イーサンは国一番の治癒師であり、王弟でもある。側室の子で王位継承権第七位であった。しかし、優秀なイーサンは数々の功績が認められて、現在肥沃なグリフィス公爵領を得ている。
現在独身の彼は、貴族令嬢垂涎の殿方である。
しかし、ローザはそんな超絶美形な彼も気にならないほど、せわしなく思考し続けていた。
どうすれば、自分は助かるのかと。
物語の中では、この馬に蹴られた大きな傷がもとで、ローザはアレックスと婚約することになったのだ。
確かローザとクロイツァー家が責任を取れと、ごり押しした気がする。
そんな大切なことを、つい先ほど思い出した。
このままいけば、アレックスと婚約し、挙式の半年前に毒殺されてしまう。
冗談ではない。
悪役令嬢とはいえ、今世は社畜でもなく、財政豊かかつ権力のある名門侯爵家の令嬢に生まれたのだ。
貴族令嬢としての生活を謳歌しなければ気が済まない。
(この地位と金を利用して自身の力で人生を切り開くのよ! 会社のために身を粉にして働くのではなく、自分のためだけに有意義な人生を送るわ)
だから絶対に毒殺されるわけにはいかないのだと、ローザは決意を新たにする。
◇
治療が終わり、イーサンが辞去した部屋にはローザとヘレナが残された。
「ねえ、ヘレナ、私、アレックス殿下の婚約者になること、あきらめようと思うの」
今までの行動をあらため、自分を疎ましく思っているアレックスの婚約者には絶対にならない。
「それは本当でございますか! あれほど追い回していらっしゃったのに!」
ヘレナが大きく目を見開いて驚いて叫ぶ。
このメイドの口の利き方はどうにかならないものだろうかと、ローザは痛む額に手を当てた。
「だって、恨まれたくないもの」
「お嬢様。どうなさったのですか? 今までそんなこと、まったく気にもなさらなかったのに」
ヘレナが衝撃を受けたようにわななく。
彼女のその反応で、いかに今までの自分がアレックスにしつこく付きまとっていたかが想像つく。
そういえば、何かしら用事を作っては、せっせと王宮に行ってアレックスの姿を探していた気がする。
前世でいえば、ストーカー。いや、財力と権力がある分それ以上にたちが悪いと言えよう。

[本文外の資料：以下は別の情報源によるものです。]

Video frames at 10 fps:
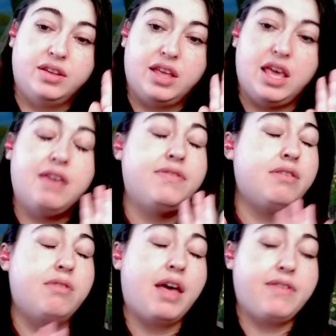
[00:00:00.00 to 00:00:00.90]
if
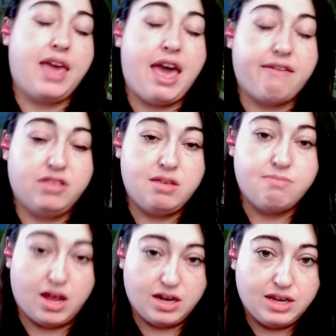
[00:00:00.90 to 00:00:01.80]
you have a heavily
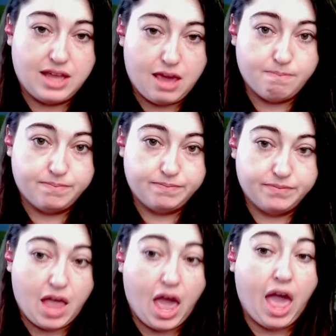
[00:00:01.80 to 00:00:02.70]
modded game
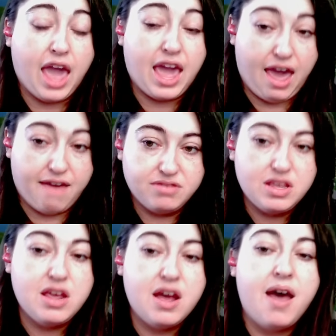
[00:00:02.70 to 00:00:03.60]
a
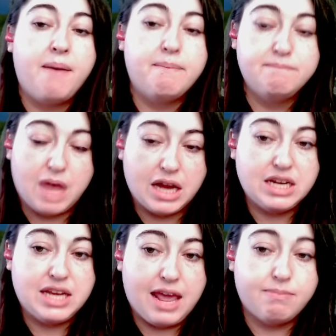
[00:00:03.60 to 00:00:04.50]
heavily
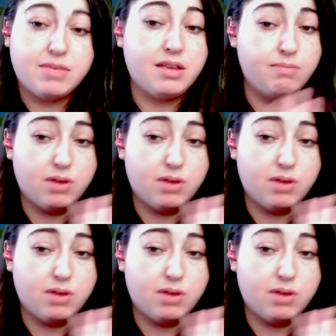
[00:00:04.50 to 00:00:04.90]
modded game that you are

そして残念なことにローザはクールな悪役令嬢ではなく、狡猾で陰湿な悪役令嬢だ。
だが、悪役令嬢だけあって、さすがに見た目だけはよかった。いやむしろ見た目以外が性格も含めてすべて悪すぎる。
ふとへこみそうになるが、ここで負ければローザが父の金を使って贅沢三昧の生活を送るという夢は潰えてしまう。
今までも十分贅沢をしてきたが、どちらかというとアレックスをストーキングしていた時間と、取り巻きと楽しくお茶を飲んでいた時間の方が長かった気がする。

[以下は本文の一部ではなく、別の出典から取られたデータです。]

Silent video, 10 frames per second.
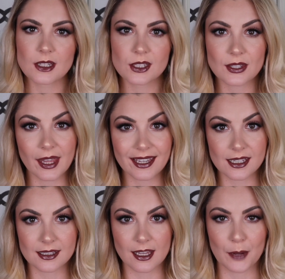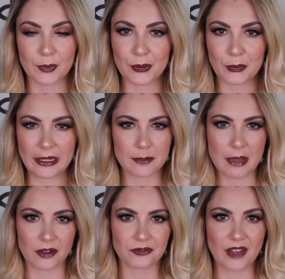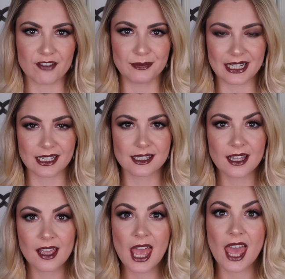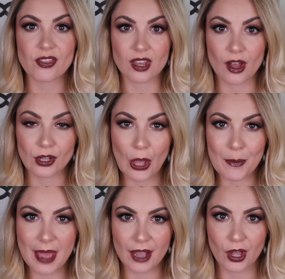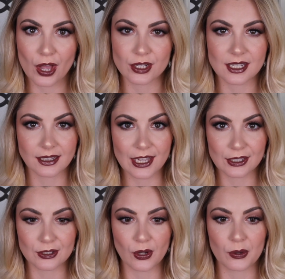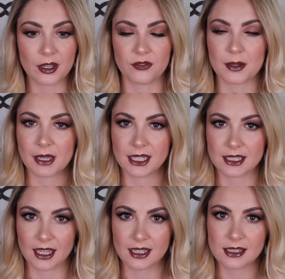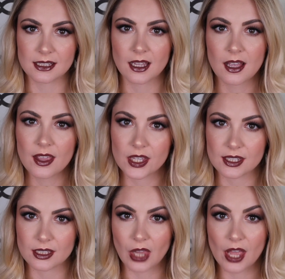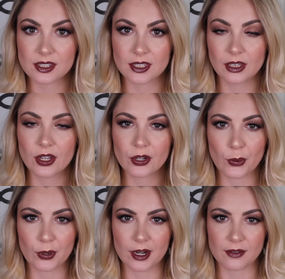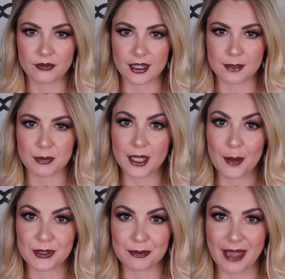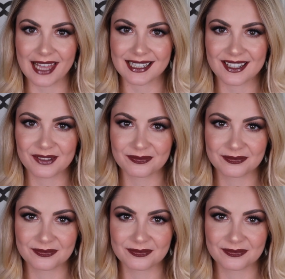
So like I said, I'm gonna wait about 5 minutes and then I'll come back on to let you know if it maintains this glossy look or if it becomes matte.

基本ローザは人から持ち上げられたり、ほめられたりすることが大好きなのだ。
(私、どれだけおめでたい悪役なのよ。狡猾というより、馬鹿なの? 絶対、馬鹿でしょ?)
過去を思い出しげんなりする。
「ヘレナ、これからの私は違うわ。変わるのよ」
殺されない未来のために決意も新たに宣言する。
「ええ、今日は閣下を前にしても、お静かでしたものね」
ヘレナが感心したようにうなずく。
そこで、ローザはハッとする。
イーサンにも秋波を送っていたことを思い出した。
(ああ、なんて恐ろしいの。私ったらとんでもない女だったのね! 世の中のすべての男は皆自分のことが好きだと思いこむなんて! そりゃ、確かに美女だけれど。かわいさのかけらもないわ)

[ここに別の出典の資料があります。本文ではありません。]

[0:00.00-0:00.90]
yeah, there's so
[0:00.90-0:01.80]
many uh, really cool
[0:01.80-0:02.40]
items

ローザは頭痛と共に、よみがえった今世での己の黒歴史に身もだえた。
「ああ! どうすればいいの、私! 恥ずかしくて、外も歩けないわ!」
バンバンと枕をたたいているとヘレナが慌てローザを止める。
「ええ? お嬢様、いったい、どうなさってしまったのですか!」
前世の記憶が戻るまで、アレックスに疎まれているなど、これっぽっちも気づいてなかった。
だが、今ならばはっきりとわかる。
そして漫画の中では、アレックスはすでにエレンと出会っていて二人はひかれあっている。
(私はアレックス殿下から嫌われていた。ついでに推しのイーサン様からも)
ローザは二人から冷たい視線をちょいちょい送られていたのを思い出す。
「つらいのよ。ヘレナ。つらすぎるわ」
ヘレナはすっかり情緒不安定になったローザをどうにかなだめすかした。